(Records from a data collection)
──────
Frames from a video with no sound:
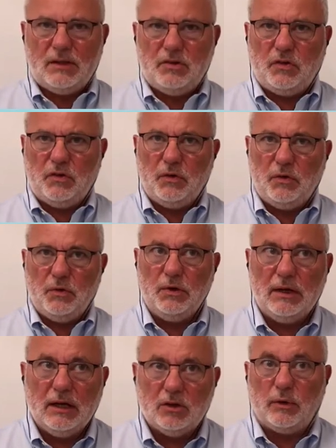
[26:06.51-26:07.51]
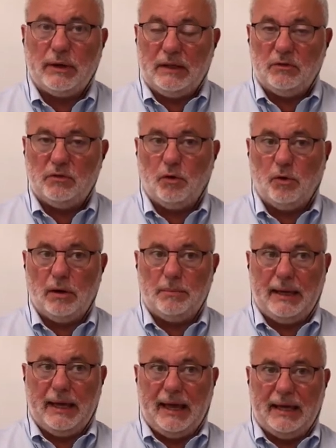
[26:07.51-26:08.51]
to inform
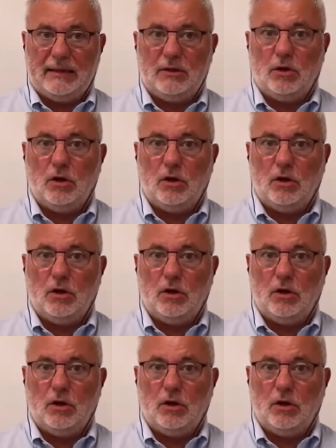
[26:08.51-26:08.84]
an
──────
▸ Task description:
Before copying, set the pictures aside; then give the records again exactly.

▸ Result for this exercise:
Frames from a video with no sound:
[26:06.51-26:07.51]
[26:07.51-26:08.51]
to inform
[26:08.51-26:08.84]
an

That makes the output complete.